- Opening Delimiter -

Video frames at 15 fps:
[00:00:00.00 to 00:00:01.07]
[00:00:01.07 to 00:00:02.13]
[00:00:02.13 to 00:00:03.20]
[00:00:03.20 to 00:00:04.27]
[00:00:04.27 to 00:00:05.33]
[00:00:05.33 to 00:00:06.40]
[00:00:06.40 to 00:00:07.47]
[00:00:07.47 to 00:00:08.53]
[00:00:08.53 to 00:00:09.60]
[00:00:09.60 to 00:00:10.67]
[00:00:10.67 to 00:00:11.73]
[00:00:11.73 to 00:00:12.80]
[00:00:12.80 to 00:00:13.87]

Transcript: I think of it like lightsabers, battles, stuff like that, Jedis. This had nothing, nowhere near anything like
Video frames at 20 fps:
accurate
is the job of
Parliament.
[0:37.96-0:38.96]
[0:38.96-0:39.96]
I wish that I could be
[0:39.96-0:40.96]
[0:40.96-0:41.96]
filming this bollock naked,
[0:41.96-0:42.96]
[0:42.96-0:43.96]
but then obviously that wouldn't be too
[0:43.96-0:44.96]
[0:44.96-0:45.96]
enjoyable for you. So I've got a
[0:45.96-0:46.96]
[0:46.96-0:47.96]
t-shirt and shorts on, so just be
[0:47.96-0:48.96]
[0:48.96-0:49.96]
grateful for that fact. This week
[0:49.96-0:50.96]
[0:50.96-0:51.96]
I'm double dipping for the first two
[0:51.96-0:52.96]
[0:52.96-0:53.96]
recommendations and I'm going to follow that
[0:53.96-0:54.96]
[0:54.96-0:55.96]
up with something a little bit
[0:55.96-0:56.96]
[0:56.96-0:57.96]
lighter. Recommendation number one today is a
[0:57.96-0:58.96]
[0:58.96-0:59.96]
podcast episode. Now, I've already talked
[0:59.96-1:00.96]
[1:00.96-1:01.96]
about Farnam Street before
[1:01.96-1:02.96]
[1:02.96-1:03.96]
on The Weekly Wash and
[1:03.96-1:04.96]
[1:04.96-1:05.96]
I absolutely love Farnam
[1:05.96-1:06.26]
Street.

- Closing Delimiter -

What you return must be the lines above that run from the line with "[0:45.96-0:46.96]" to the line with "[0:55.96-0:56.96]", inclusive, each copied exactly.

[0:45.96-0:46.96]
[0:46.96-0:47.96]
t-shirt and shorts on, so just be
[0:47.96-0:48.96]
[0:48.96-0:49.96]
grateful for that fact. This week
[0:49.96-0:50.96]
[0:50.96-0:51.96]
I'm double dipping for the first two
[0:51.96-0:52.96]
[0:52.96-0:53.96]
recommendations and I'm going to follow that
[0:53.96-0:54.96]
[0:54.96-0:55.96]
up with something a little bit
[0:55.96-0:56.96]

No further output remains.